Recent Posts tagged 'data'

The Physics of the Corporate Universe

Today we're launching 6° of Corporations, a new micro-site that provides some insight into the complicated area of corporate identity. It may sound trivial, but uniquely identifying a corporate entity is not easy. For federal contracting data (like in USASpending.gov), DUNS numbers are used to (supposedly) uniquely identify a contractor. However, there are problems in not only how DUNS numbers are issued and maintained, but also with the agency's use of DUNS numbers. To help illustrate this, we’ve created a visualization that shows the relationship between company names and company DUNS numbers in USASpending.gov.

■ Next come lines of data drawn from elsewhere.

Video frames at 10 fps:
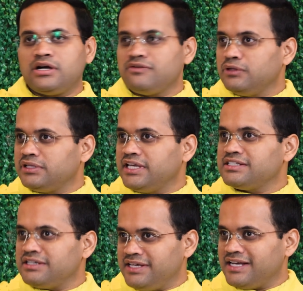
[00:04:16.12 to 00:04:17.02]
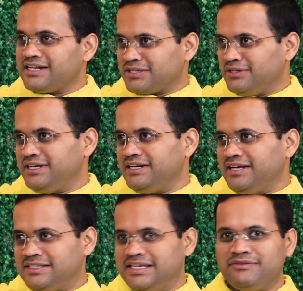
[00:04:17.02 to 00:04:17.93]
wonderful things that he had
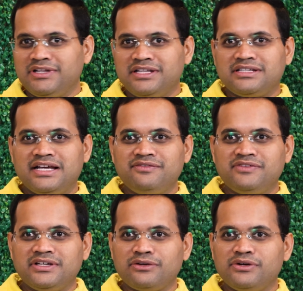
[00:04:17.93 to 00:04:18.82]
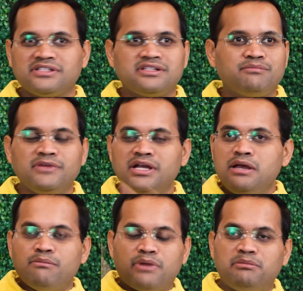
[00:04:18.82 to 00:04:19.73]
actually achieved in his life, including some
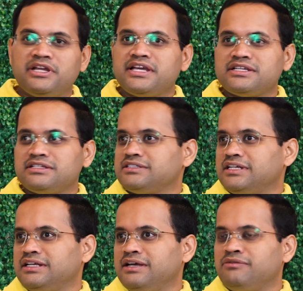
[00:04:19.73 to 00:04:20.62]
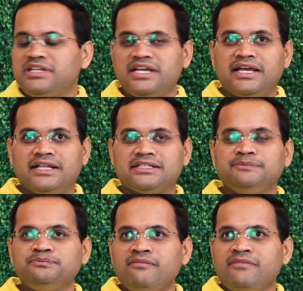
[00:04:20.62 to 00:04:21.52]
publications and everything
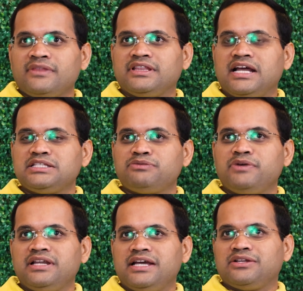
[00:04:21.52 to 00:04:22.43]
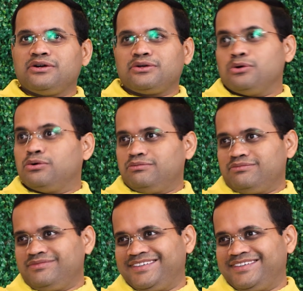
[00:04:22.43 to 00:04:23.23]
else. That's when I thought, oh,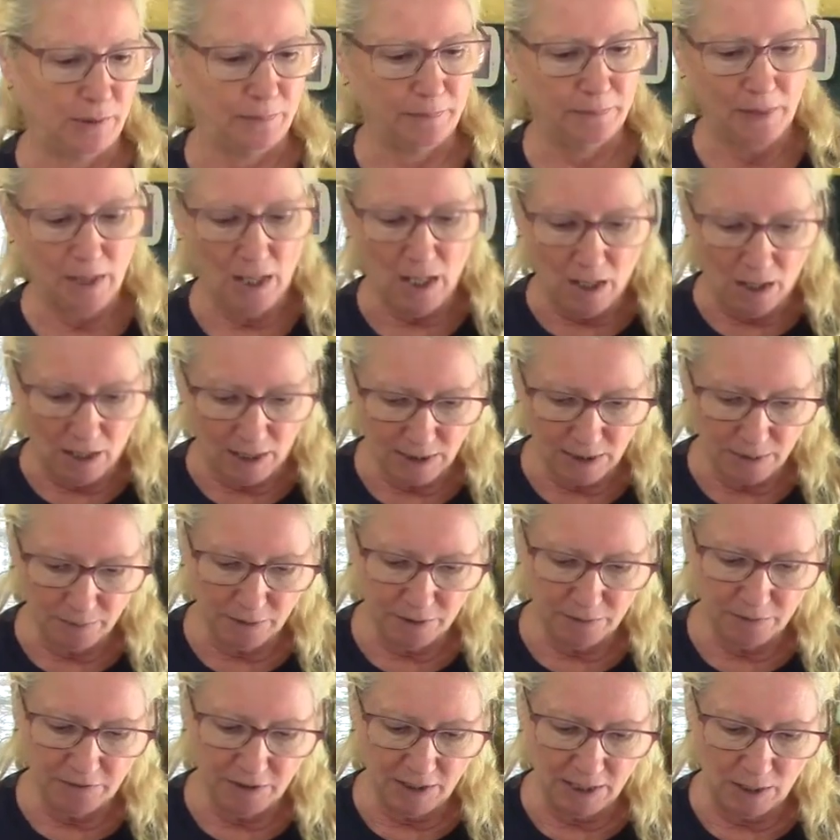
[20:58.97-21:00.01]
All right, so I'm
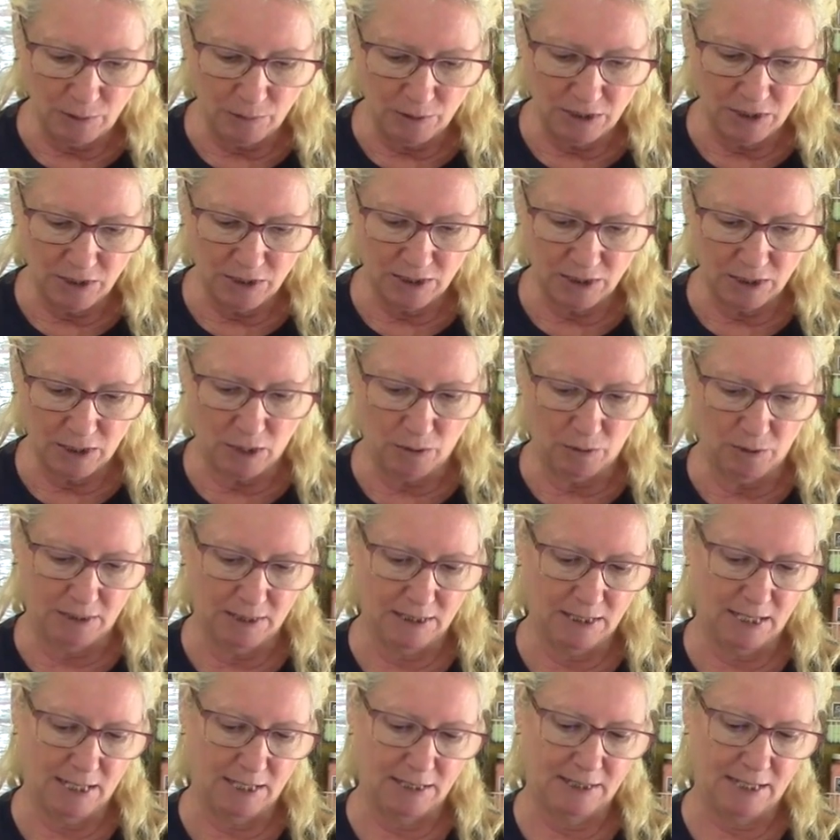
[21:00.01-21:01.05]
going to figure out which is the coated
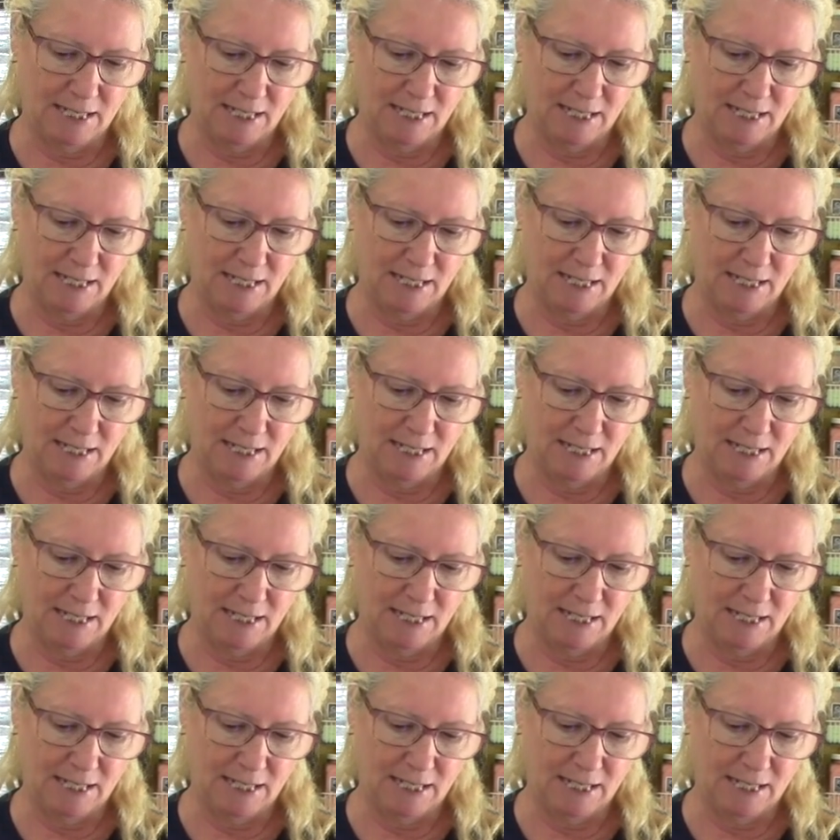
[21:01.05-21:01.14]
side.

Sarah's Inbox: The Agony and the .tgz

Many of you have probably already seen that earlier today we stood up a copy of the Elena's Inbox code for the Sarah Palin email collection. You can find the site here. I think that by most reasonable standards, Sarah Palin is currently a less newsworthy figure than Justice Kagan was at the time of her confirmation. But there's no question that many people find her fascinating, and folks seem to really enjoy having this sort of interface available -- the response has been overwhelmingly positive, even in spite of its horrifying Gmail 1.0 look (for what it's worth, Sunlight's design team deserves absolutely none of the blame for this one!).

It's worth taking a moment to reflect on what it took to get this site online. The state of Alaska released Governor Palin's email records on paper. News organizations had to have people on the ground to collect, scan and OCR these documents. Our thanks goes out to Crivella West, msnbc.com, Mother Jones and Pro Publica, whose incredibly quick and high-quality work provided us with the baseline data that powers the site.

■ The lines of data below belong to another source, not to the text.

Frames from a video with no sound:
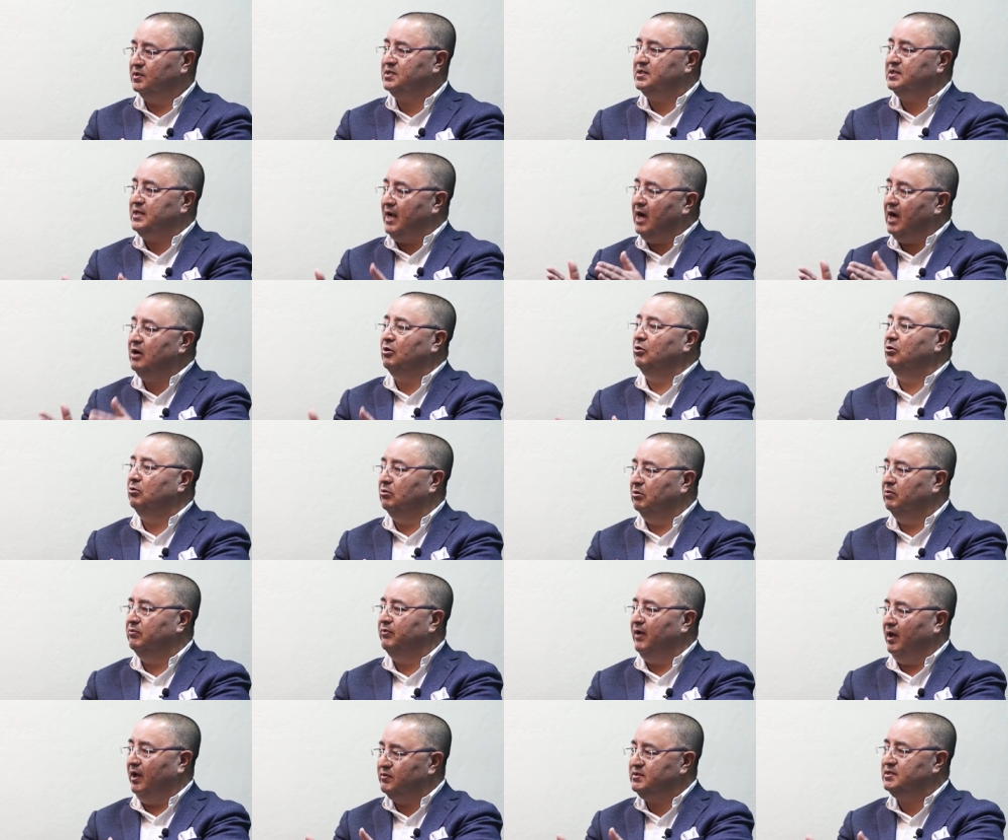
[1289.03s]

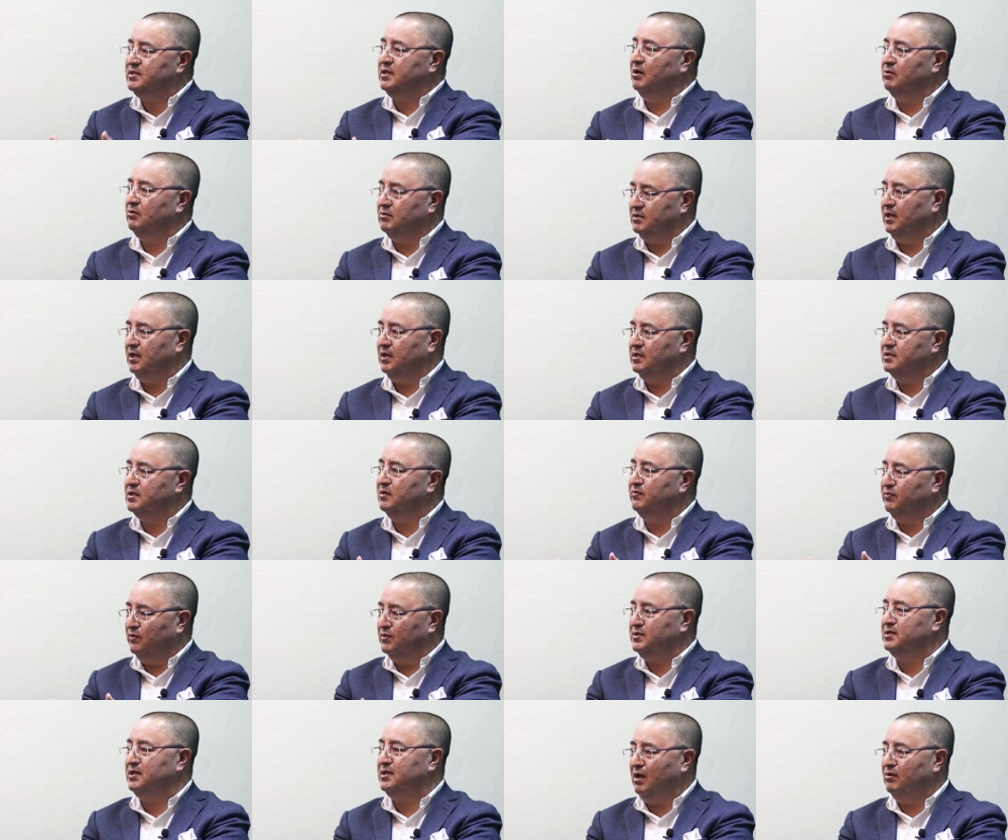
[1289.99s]
standalone five star hotels
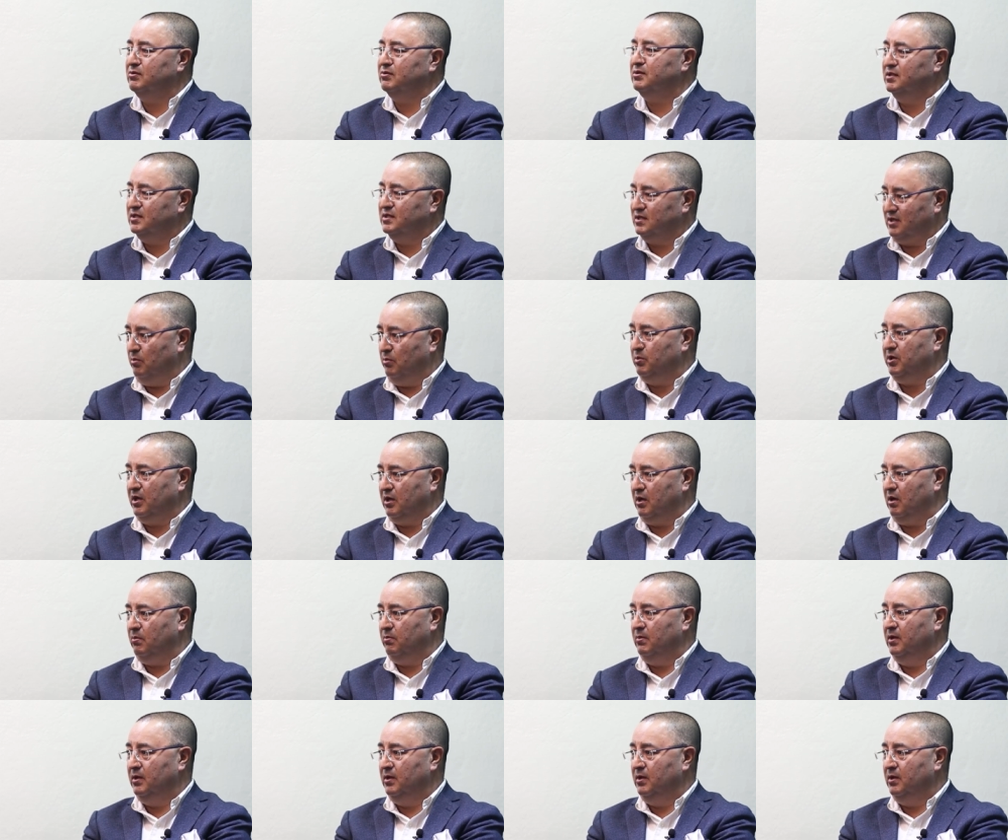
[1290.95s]
and four star hotels coming Which?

But it wasn't yet structured data. It was easy enough to convert the PDFs into text, though this introduced some errors -- dates from the year "20Q7", for instance. Then we had to parse the text into documents, each with recipients, a subject line, and a sender. This is trickier than it might seem. Consider the following recipient list:

To: Smith, John; Jane Doe; Anderson; Andy (GOV); Paul Paulson

It's parseable... sort of. It turns out that, in this case, "Andy Anderson" should be treated as an entity. In this dataset, portions of names are delimited by semicolons, but so are names. It's a bit of a mess. Sunlight staff spent the better part of Monday performing a manual merge of the detected entities, collapsing over 6,000 automatically-captured people to less than half that number. I won't pretend that the dataset is now spotless, but it's considerably more structured than it used to be.

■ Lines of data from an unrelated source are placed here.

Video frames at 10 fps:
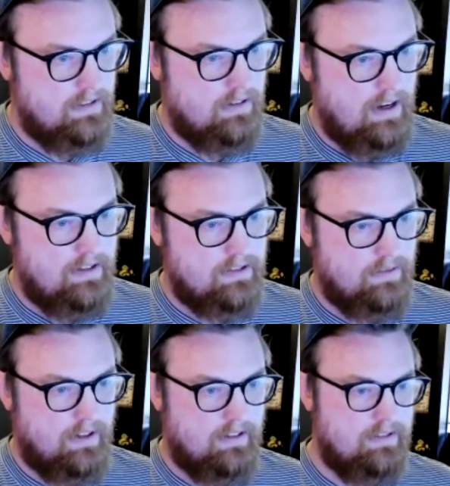in your iced
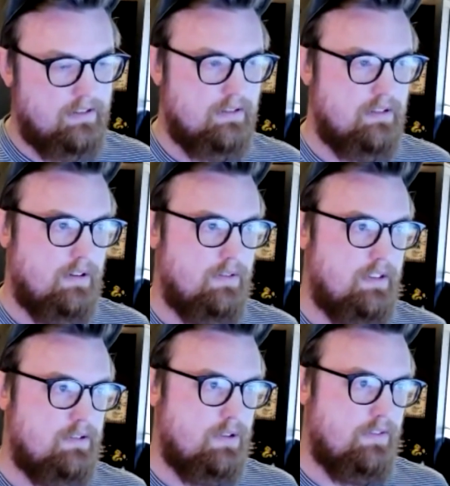drinks? So
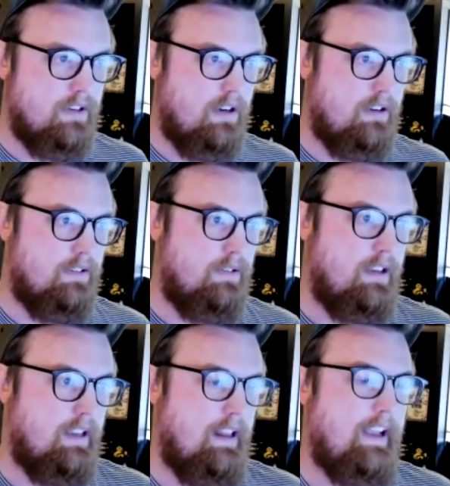this sort of
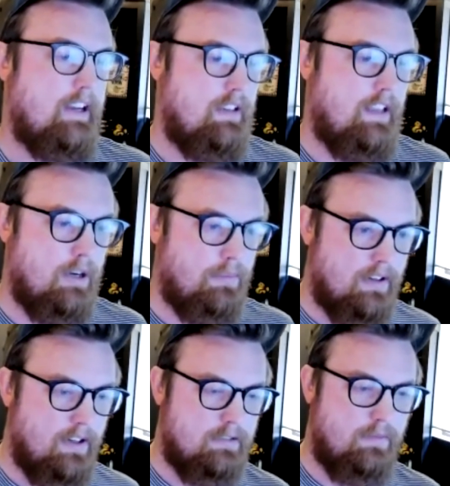continuity can actually help the
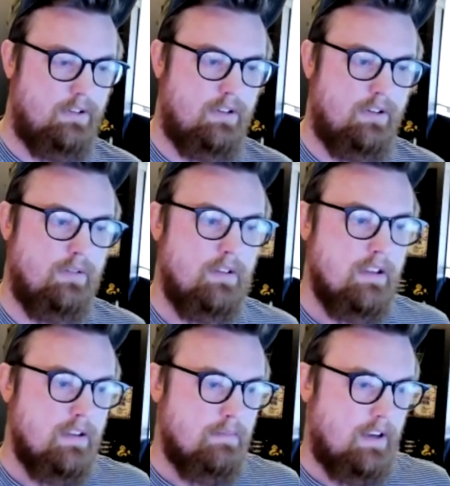customer too,
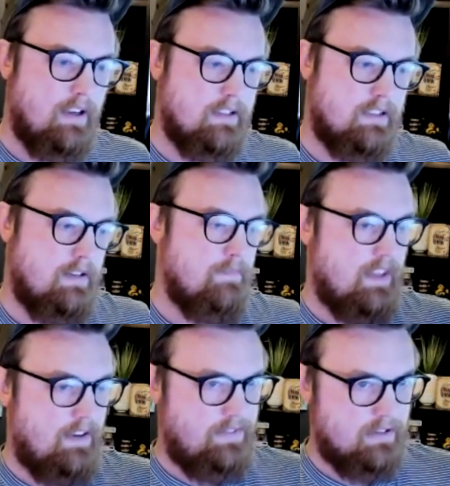because
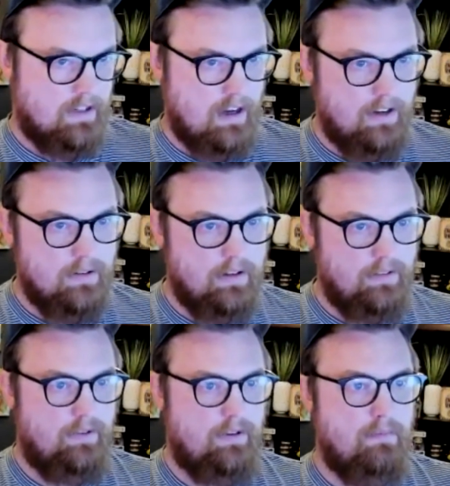if there's a continuity
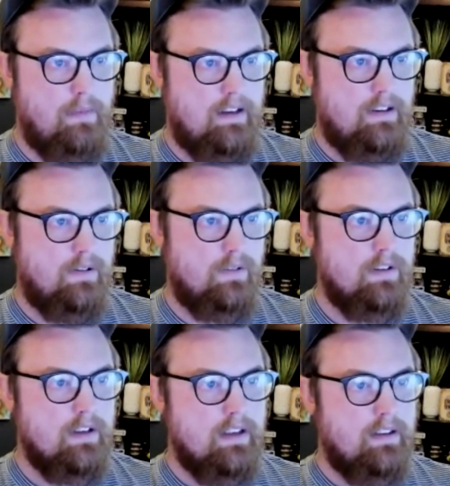through your
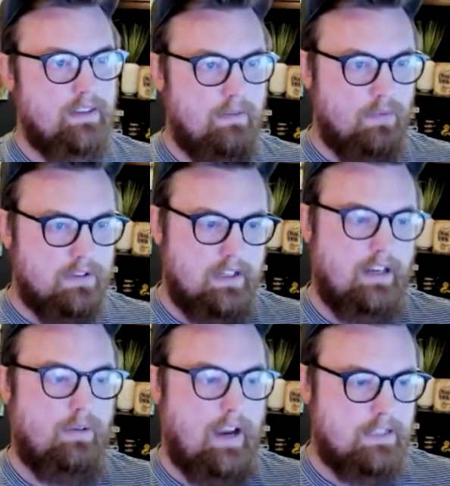menu, then once they
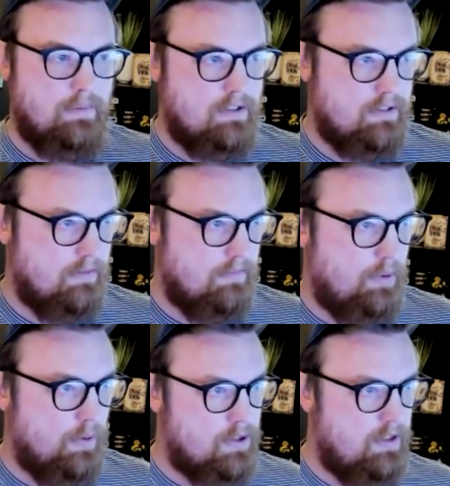grasp a certain
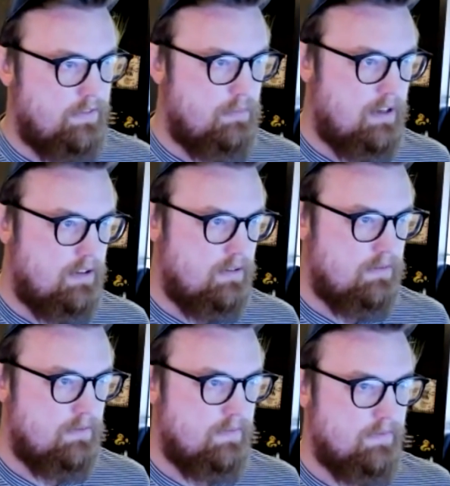portion of your
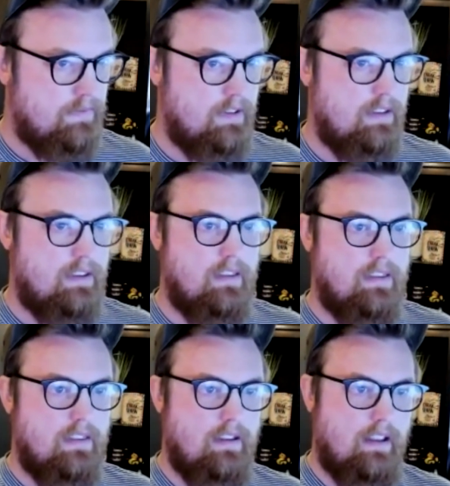menu, then
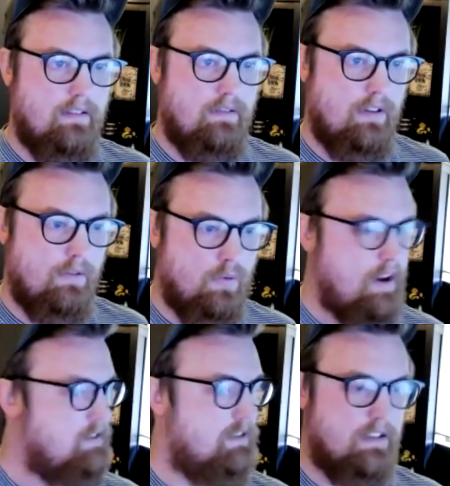it
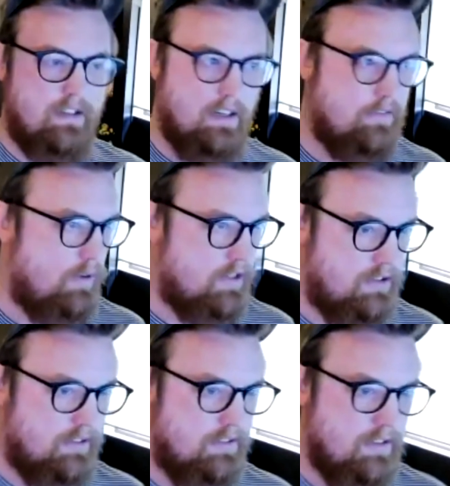erases a ton of
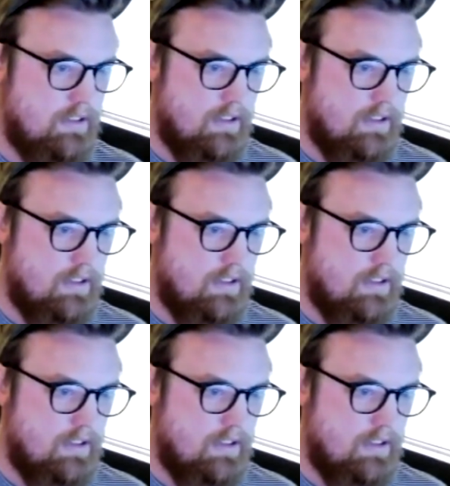questions.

And that structure makes possible not only novel interfaces like Sarah's Inbox, but also novel analyses. Consider this graph of how often the word "McCain" appears in the emails:

total emails mentioning 'mccain' by week

Interesting, right? More substantively, consider the efforts of Andree McCloud, who's raising questions about an apparent gap in the Palin emails near the beginning of the governor's term. With the data captured, it's easy to visualize this -- here's a graph of the total email volume in the system by week, beginning with the first week of December 2006, when Palin took office:

total released email volume by week

(To be clear, I don't think you can necessarily conclude from this graph that there's anything nefarious about that period's low email volume -- there are plenty of potential explanations. Still, it's useful to be able to be able to understand the outlier period in the larger context of the document corpus.)

Of course, these analyses and interfaces could be even better if Alaska had just released the files digitally. In fact, if they had, we might be able to draw some more solid conclusions: as our sysadmin Tim pointed out, message headers' often-sequential IDs could conceivably show whether there actually are missing emails from those first few weeks.

It's a shame that that didn't happen -- and not just because it meant my weekend was spent parsing PDFs. Releasing properly structured data ultimately allows everyone to do better work in less time. It's unfortunate that the authorities in Alaska introduced such a substantial and unnecessary roadblock.

But we at Sunlight can at least share what we've done to improve the situation. If you're interested in running your own analysis, you can find our code here, and the data to power it here (12M). At the moment it's in the form of a Django project -- if you need it in a different format, don't hesitate to ask on our mailing list. If you do something neat with it, please tell us!

Influence Data APIs

Followers of this blog are probably already aware of two of the main sites developed by our Data Commons team: TransparencyData.com and InfluenceExplorer.com. Both sites present a variety of influence related data sets, such as campaign finance, federal lobbying, earmarks and federal spending. Influence Explorer provides easy to use overview information about politicians, companies, industries and prominent individuals, while Transparency Data allows users to search and download detailed records from various influence data sets.

In this blog post I want to show how easy it can be to use the public APIs for both sites to integrate influence data into your own projects. I'll walk through a couple examples and show how to use both the RESTful API and the new Python wrapper.

The Market For Government Data Heats Up

Those interested in the business potential of government data will definitely want to check out Washingtonian's story about Bloomberg Government. It's a good introduction to what really does seem to be the D.C. media landscape's newest 800 lb. gorilla (albeit a very quiet and well-behaved one so far).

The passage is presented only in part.